YITU Technology introduces PreCo, a large-scale dataset for coreference resolution to help researchers analyze and improve their models more efficiently.
This dataset consists of around 40,000 documents and 13 million words mostly from the vocabulary of English-speaking preschoolers. It took researchers from YITU one year to develop the dataset and about 50,000 hours have been invested in the annotation.
The goal of coreference resolution is to identify mentions that refer to the same entities. For example, in the sentence “The trophy would not fit in the brown suitcase because it was too big.”, the phrase “it” and “the trophy” are corefered.
In natural language processing (NLP), coreference resolution is an important but still challenging task. It can be critical for many downstream applications including reading comprehension, chatbot and text summarization.

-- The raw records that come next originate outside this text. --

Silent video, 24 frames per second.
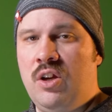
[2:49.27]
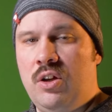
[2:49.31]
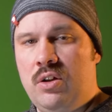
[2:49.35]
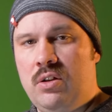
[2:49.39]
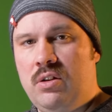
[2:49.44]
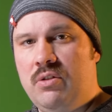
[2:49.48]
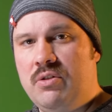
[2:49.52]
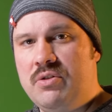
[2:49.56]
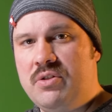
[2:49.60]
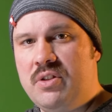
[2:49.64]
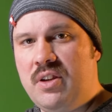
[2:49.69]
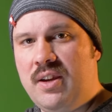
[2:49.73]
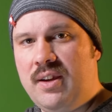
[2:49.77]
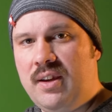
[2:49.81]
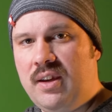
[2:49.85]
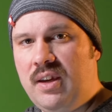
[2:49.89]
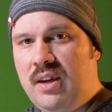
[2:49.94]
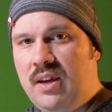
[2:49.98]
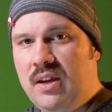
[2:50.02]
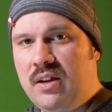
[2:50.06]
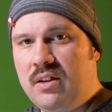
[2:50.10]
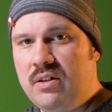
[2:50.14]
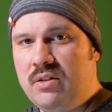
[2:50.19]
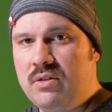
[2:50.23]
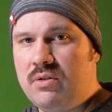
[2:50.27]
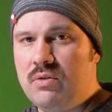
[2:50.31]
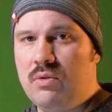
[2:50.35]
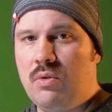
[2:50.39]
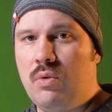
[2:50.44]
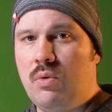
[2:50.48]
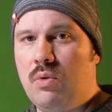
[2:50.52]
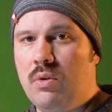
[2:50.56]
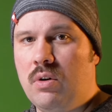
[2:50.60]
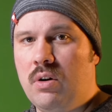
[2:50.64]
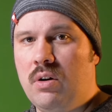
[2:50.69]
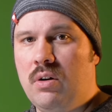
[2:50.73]
close at hand
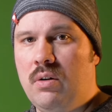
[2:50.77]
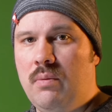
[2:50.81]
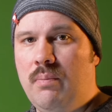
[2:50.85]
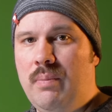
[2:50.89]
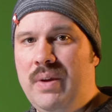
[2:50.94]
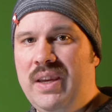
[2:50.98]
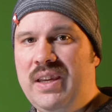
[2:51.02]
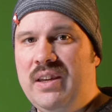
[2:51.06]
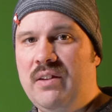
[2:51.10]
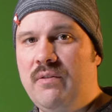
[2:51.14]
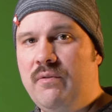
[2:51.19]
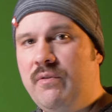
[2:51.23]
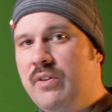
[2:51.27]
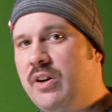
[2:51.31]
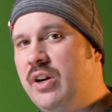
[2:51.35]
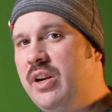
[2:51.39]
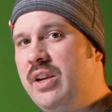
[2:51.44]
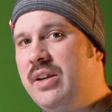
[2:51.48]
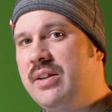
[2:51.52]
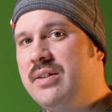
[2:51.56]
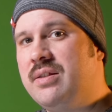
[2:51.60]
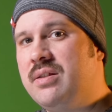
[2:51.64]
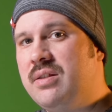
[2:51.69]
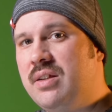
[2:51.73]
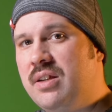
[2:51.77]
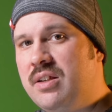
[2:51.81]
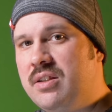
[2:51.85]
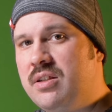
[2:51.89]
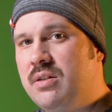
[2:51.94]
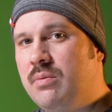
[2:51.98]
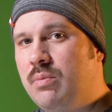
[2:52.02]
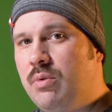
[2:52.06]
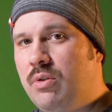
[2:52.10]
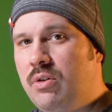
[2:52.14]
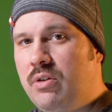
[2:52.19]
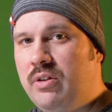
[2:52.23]
or make it very
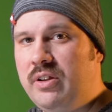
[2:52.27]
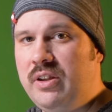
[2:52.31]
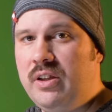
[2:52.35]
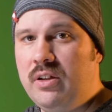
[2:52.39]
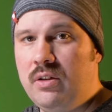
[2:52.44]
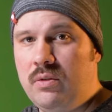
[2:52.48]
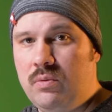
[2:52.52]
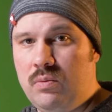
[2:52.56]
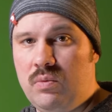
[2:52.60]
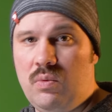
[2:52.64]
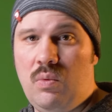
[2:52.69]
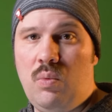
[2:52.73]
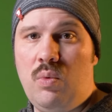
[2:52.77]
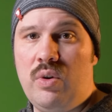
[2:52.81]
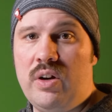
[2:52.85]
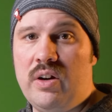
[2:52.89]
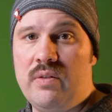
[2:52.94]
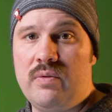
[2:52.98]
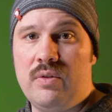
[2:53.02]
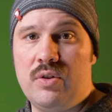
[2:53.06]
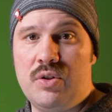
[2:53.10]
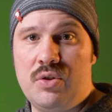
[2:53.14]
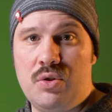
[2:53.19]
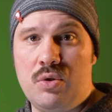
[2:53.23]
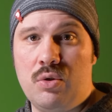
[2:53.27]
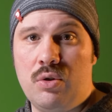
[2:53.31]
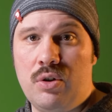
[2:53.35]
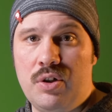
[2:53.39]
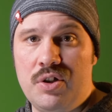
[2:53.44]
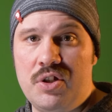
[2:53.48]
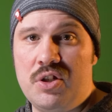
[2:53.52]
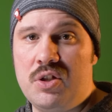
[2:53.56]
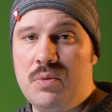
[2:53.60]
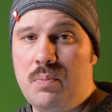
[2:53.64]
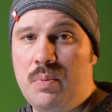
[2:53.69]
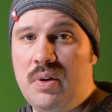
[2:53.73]
accessible in whatever
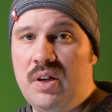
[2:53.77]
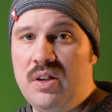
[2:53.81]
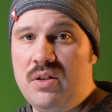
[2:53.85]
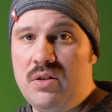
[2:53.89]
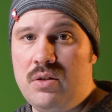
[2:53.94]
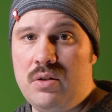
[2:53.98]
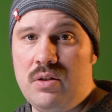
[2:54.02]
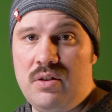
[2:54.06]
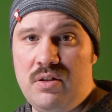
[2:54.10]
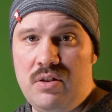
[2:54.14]
storage space you're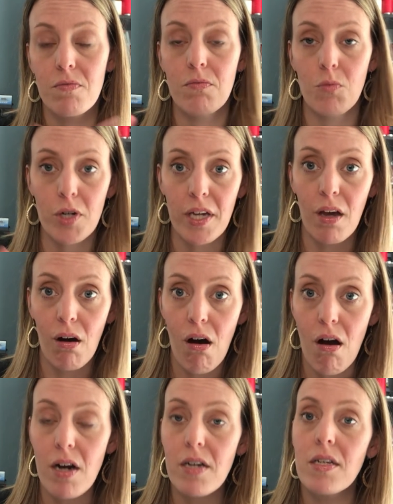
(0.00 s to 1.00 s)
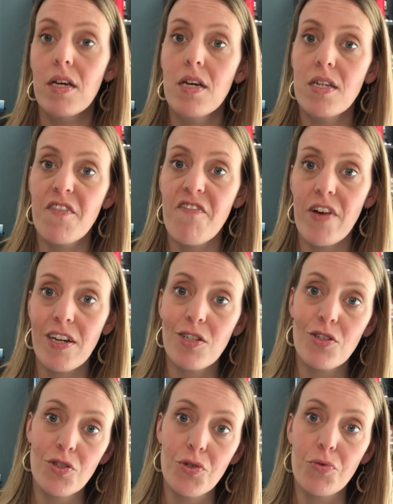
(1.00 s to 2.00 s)
working hard to
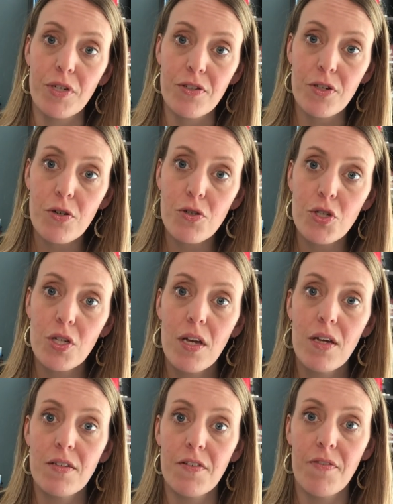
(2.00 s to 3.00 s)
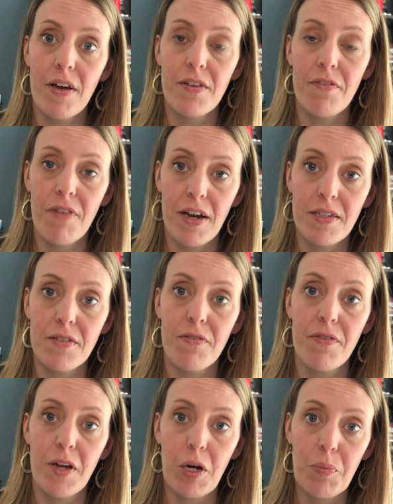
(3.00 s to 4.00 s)
fund new research to find effective
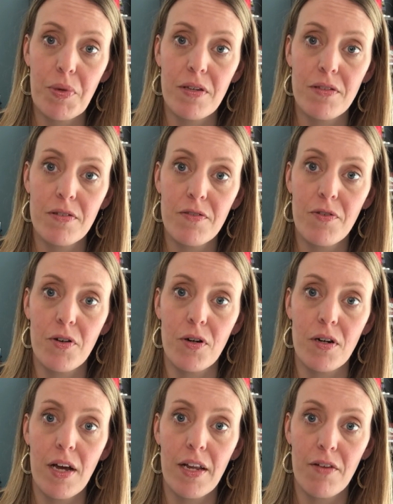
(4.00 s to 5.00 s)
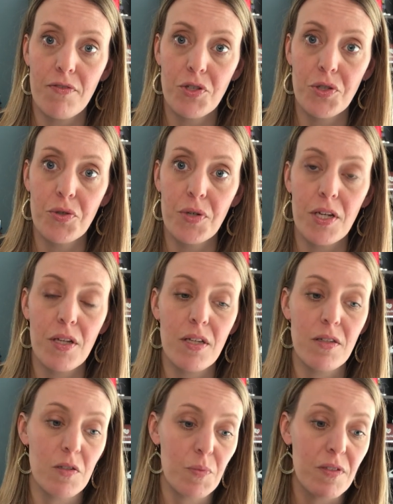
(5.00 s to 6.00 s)
therapies for NF2
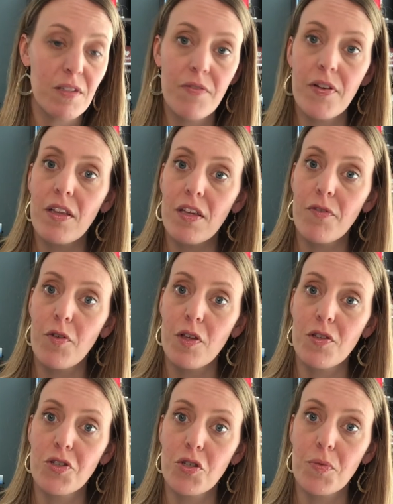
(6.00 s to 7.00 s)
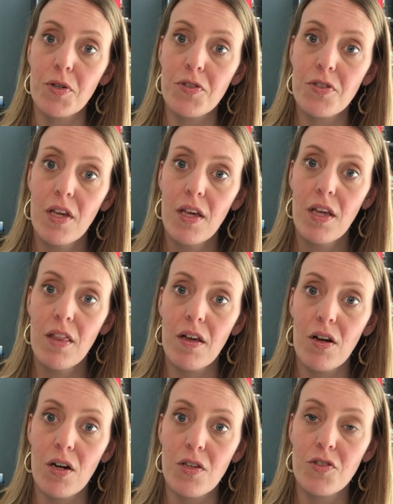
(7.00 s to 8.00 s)
and specifically for these tumors
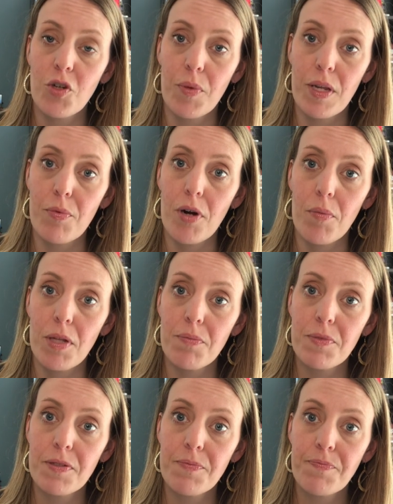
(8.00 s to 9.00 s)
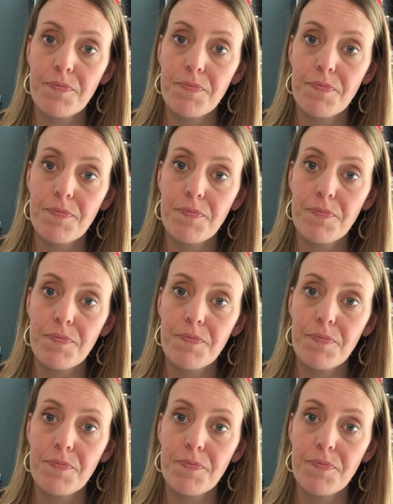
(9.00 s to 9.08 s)
that cause so many problems.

Siri, for instance, the intelligent assistant on our iPhone, shows it’s not-so-bad capability to answer our questions and set an alarm or a reminder as we required. But unfortunately, for so many times we realized this smart assistant is often unable to follow a conversation with us on one topic or understand multiple sentences. It shows for now the coreference resolution is not good enough to make that happen.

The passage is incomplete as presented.